Transformation layer which allows for extract, load and transformation (ELT) of data from Raw Zone into the target Zones and Data Warehouse.
The Data Integration capability at the top enables the movement of data.
The Data Lake is the storage capability that allows the high-speed processing of data and storage of large volumes of data.
The Semantic Layer can be implemented in the Data Lake via Delta Lake or suitable file formats, however, Data Warehouse has far more mature capabilities in modelling and serving the data to users.
Analytics and Reporting Layer provides the data consumption capability and the opportunity to build a sandbox environment for experimenting with the data in tandem with the Analytics Zone in the Data Lake.

As can be seen in the diagram above the Data Lake plays a central role for storing and processing large volumes of data.

Benefits and Challenges

The book Architecting Data Lakes expounds the benefits of Data Lakes as outlined below:

Schema-on-read (which speeds up data movement and defers applying schema to data).
Can store raw as well as refined data
Low cost storage and processing
Scales at low cost
Multiple avenues for data access including SQL-like syntax
Ability to handle both Batch and Stream processing
Amenable to complex processing

However, the challenges in implementing Data Lakes are:

Visibility of data as there’s a risk the Data Lake becomes a dumping ground for data and users get overwhelmed with the deluge of data.
Also there’s a real risk of the Data Lake becoming a Data Swamp due to a lack of governance and oversight.
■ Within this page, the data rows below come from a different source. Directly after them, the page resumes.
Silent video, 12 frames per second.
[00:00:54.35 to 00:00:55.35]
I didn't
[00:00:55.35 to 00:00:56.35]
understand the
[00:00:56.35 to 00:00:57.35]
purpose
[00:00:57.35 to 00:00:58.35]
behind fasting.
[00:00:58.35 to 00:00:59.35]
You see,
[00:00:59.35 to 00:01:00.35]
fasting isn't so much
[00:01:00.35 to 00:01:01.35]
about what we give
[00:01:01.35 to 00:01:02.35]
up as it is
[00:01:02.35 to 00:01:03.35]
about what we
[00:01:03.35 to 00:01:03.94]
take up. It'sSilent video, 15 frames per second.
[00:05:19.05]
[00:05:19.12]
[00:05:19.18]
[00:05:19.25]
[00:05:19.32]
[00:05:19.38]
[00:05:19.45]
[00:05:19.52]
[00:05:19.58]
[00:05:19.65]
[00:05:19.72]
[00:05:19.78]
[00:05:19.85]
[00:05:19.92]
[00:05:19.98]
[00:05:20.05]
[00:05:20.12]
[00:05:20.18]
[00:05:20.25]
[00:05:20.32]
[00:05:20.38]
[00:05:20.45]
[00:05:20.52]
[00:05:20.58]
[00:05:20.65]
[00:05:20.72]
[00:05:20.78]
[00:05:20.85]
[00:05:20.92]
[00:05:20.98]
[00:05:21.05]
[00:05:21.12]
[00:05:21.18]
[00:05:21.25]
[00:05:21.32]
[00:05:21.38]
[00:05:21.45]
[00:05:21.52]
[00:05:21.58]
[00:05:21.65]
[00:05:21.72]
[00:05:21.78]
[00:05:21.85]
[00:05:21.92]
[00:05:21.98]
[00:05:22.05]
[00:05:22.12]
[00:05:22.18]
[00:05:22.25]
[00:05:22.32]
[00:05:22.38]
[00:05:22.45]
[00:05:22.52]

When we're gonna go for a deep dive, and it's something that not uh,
A balance between top-down and bottom-up approaches to landing data into Data Lake is necessary.
Data Governance will need to be factored in early in the design.

Data Lake Zones

As far as data lake zones are concerned, I would avoid over-engineering them. Start with the basic zones and add more zones as required by the business. Allow the zones and data engineering infrastructure around it to grow organically. The zones I found useful are listed below.

Raw

Locked down security wise. Typically, only service principals/accounts and administrators would have access.
To store data from source as is.
For DB sources, data might be stored as Avro, Parquet or ORC formats. This will allow for partitioning, bucketing and sizing strategies, which will optimize downstream data processing.
Depending on regulations that are in place ingestion process could mask or tokenize sensitive data
Retained indefinitely and immutable
Folders are time based for easier roll forward to downstream zones.
I would keep initial (first time) ingestion folder in the same structure rather than in a separate structure. This will keep the ELT process simple.
Can regenerate downstream zones

Structured

Data for Analysis thus would have a standard structure across the board to be intuitive.
Used for a smaller base of Data Analysts and Super Users; individuals who are comfortable with querying data.
Data is managed at entity level (not in terms of periodic ingestion) and could be stored in delta or parquet format. I tend to prefer parquet to keep it simple. Delta adds a transaction log on top of the data structures and the capability might not be required at this point.
Additional columns are added during the transformation for auditing and lineage purposes.
Entities are query-able via Apache Hive for easier consumption.
Only entities that are required are loaded into the zone.

Trusted

Data for general consumption. Entities are query-able via Apache Hive for easier consumption. Reporting layer could directly connect to Trusted layer.
Only entities that are curated are loaded into the zone. Curating data would involve significant data engineering efforts.
Enriched with information. Could have entities combined into higher level entities.
Organized for optimal delivery. Delta format is the ideal format as it caters for ACID transactions. The technology still needs to mature for easier consumption by reporting layers.
Can be used to store data at entity level and aggregated, summarized levels i.e. bronze, silver, gold tables approach. As a result, the zone could be used interchangeably with data warehouse for some cases.

Analytics

Exploratory analytics for data science
Prototyping
Could be pushed back into Trusted upon generating useful insights.
This zone is for sandboxes and doesn’t have to be part of mainstream data engineering.

Transient

To hold data in transit. Especially when moving data between zones or zone and data warehouse.
The storage will need to be cleaned up periodically or as part of the data engineering process post data movement.

Data Processing

Ideally data processing should be metadata driven for easier management of extract, load and transform (ELT) processes. As per the earlier diagram there is a clear separation of data processes based on the zone where the data is landing as described below :

Data Ingestion

This layer ingests data from various sources into the Raw Zone
A batch ingestion mechanism like Azure Data Factory (ADF) would be used to ingest batch data sources like databases or file extracts.
A stream ingestion mechanism like Spark Streaming/Event Hub/IOT Hub would be used to ingest (near) real time sources like IOT data, click-stream/log events or Database change data capture (CDC).
Ingestion processes mask or tokenize sensitive data as prescribed by regulation
The data formats will not change apart from database sources where they’ll land as AVRO, Parquet or ORC files.
Logging to indicate the data source, row counts, etc.

Data Transformation

This layer standardizes and transforms data for downstream consumption.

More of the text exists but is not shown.